Juan Carlos I
La pistola sobre la mesa
Hay una escena que se repite en ciertos relatos austrohúngaros de escritores como Arthur Schnitzler, Joseph Roth y Stefan Zweig: alguien importante ha cometido un acto indigno y sus próximos consideran que lo mejor que puede hacer para salvar su honor es quitarse de en medio; por eso, siempre hay alguien que se cuela en su despacho, le deja una pistola encima de la mesa, le da una palmadita en el hombro y se marcha sin decir nada, pues ha bastado con su presencia para que el hombre deshonrado entienda que no le queda más remedio que volarse la cabeza.
Estas cosas, como los duelos junto a la tapia de un cementerio o el muro de una iglesia, ya han pasado a la historia, aunque tal vez deberían conservar su vigencia. Sin movernos de Cataluña, Jordi Pujol y Fèlix Millet deberían haber recibido la visita en su despacho del hombre de la pistola: el problema es que ambos la habrían utilizado para robarle la cartera al emisario. A escala nacional, nadie como el rey emérito para recibir el contundente tratamiento austrohúngaro, pues el hombre ha conseguido darle la vuelta a aquel bonito refrán italiano que asegura que Un bel morir tutta una vita onora, cubriéndose de oprobio en sus últimos años y, lo que es peor, poniendo en peligro el puesto de trabajo de su hijo y la posible llegada al trono de su nieta mayor.
Desde el episodio de Botsuana, nuestro hombre no da pie con bola. Ya nos olíamos que llevaba a cabo trapisondas económicas como las de sus antecesores Alfonso XIII e Isabel II, pero ahora las sospechas se han confirmado y lo han dejado en una situación muy poco airosa. ¡Con lo bien que se había portado en su momento!
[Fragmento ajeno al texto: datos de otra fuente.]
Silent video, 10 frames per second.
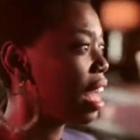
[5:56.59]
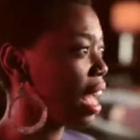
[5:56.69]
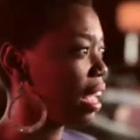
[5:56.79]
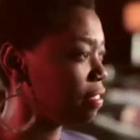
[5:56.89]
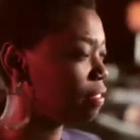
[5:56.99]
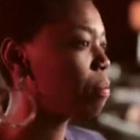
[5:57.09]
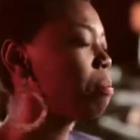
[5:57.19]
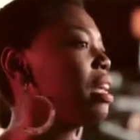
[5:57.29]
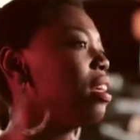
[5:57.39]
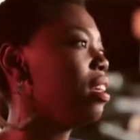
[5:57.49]
And for
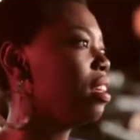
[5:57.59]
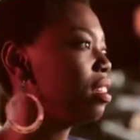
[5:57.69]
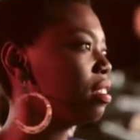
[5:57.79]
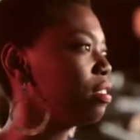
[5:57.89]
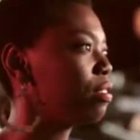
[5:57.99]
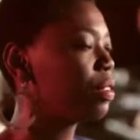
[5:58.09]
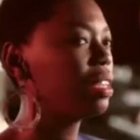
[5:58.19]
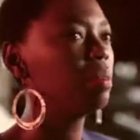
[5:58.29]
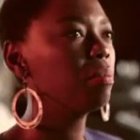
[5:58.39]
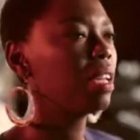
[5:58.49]
me,
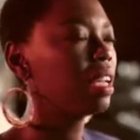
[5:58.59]
freedom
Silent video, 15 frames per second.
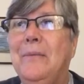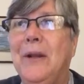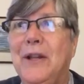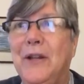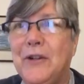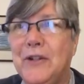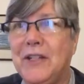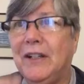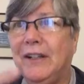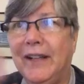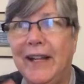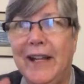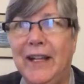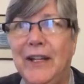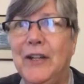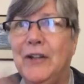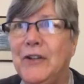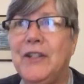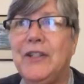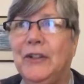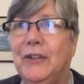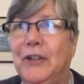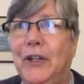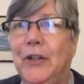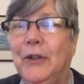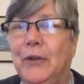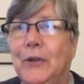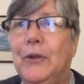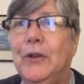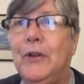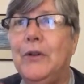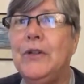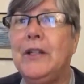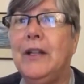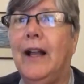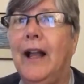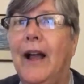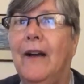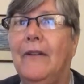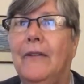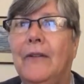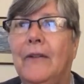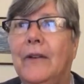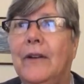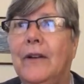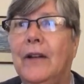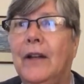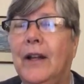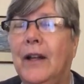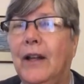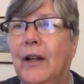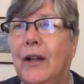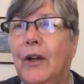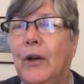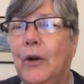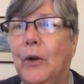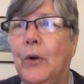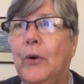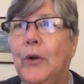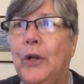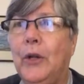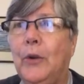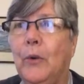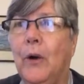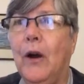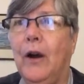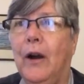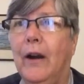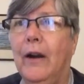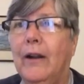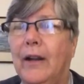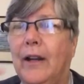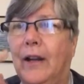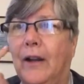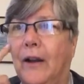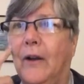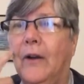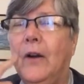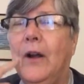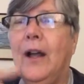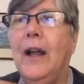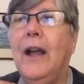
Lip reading: but you're still in it. You're still you. You still have who you are, you know.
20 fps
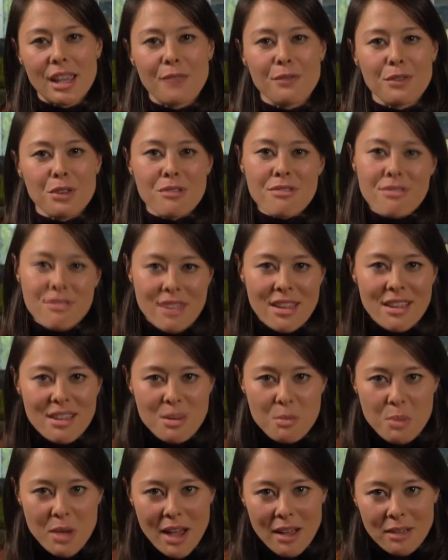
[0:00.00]
If you
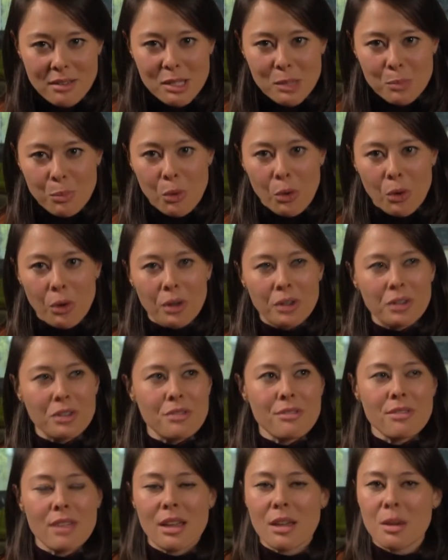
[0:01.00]
think about sport,
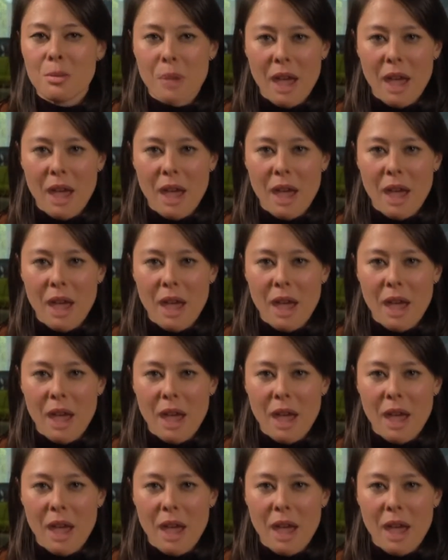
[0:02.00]
you think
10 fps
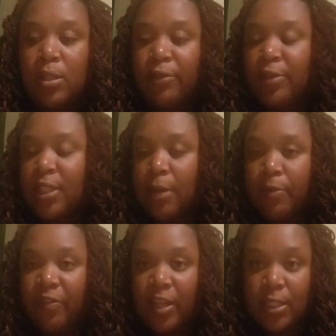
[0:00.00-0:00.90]
different type
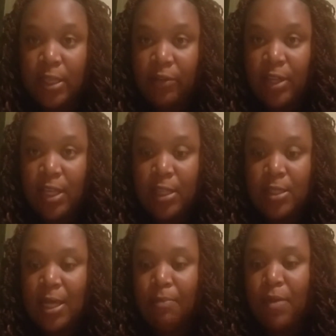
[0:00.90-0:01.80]
of activities
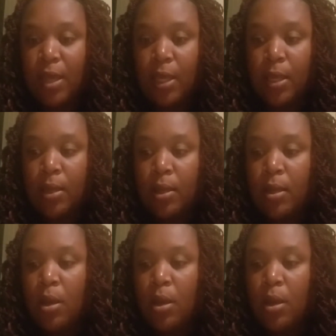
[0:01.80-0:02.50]
that may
Aquella habilidad para pasarse por el forro las instrucciones del Caudillo, la gallarda actitud (aunque más vale no rascar mucho por ahí) demostrada durante el golpe de Estado de febrero de 1981, el elegante fatalismo con el que dejó que su querido yerno fuese a parar al trullo… Todo al carajo por culpa del vil metal acumulado de manera más que discutible y despilfarrado en francachelas y furcias con pretensiones aristocráticas. ¿Acaso no confiaba en el futuro de la monarquía española y, siguiendo el ejemplo de sus antecesores, se dedicaba a acaparar monises por si había que salir pitando porque a los españoles nos daba por montar otra de esas repúblicas que siempre acaban como el rosario de la aurora?
Volándose la cabeza, don Juan Carlos podría volver a asumir lo de que Un bel morir tutta una vita onora. Por no hablar de la impresión que tal acto causaría en nuestros profesionales de la república, separatistas, votantes de Podemos y demás personal de derribo: ¡cualquiera se atreve a exigir la abdicación de Felipe VI con el cadáver de su padre aún caliente! Pero los tiempos han cambiado y la solución austrohúngara ya no se lleva. Creo que el suicidio sería lo más adecuado en este caso, pero tampoco vamos a pedir peras al olmo o sacrificios excesivos a alguien que ha demostrado sobradamente lo mucho que le gusta disfrutar de la vida (incluso ahora, que está hecho una ruinilla, el pobre hombre). Me conformaría con un pertinente exilio y con que se le requisara la máquina de contar billetes, que es un detalle de película de Scorsese francamente lamentable. Y tampoco hace falta enviarlo al quinto pino. Seguro que en el casino de Estoril aún conservan el taburete en el que su padre le daba al dry Martini como si no hubiera un mañana (que no lo había, en su caso), taburete en el que las eméritas posaderas de nuestro monarca caído en desgracia podrían encontrar un agradable acomodo.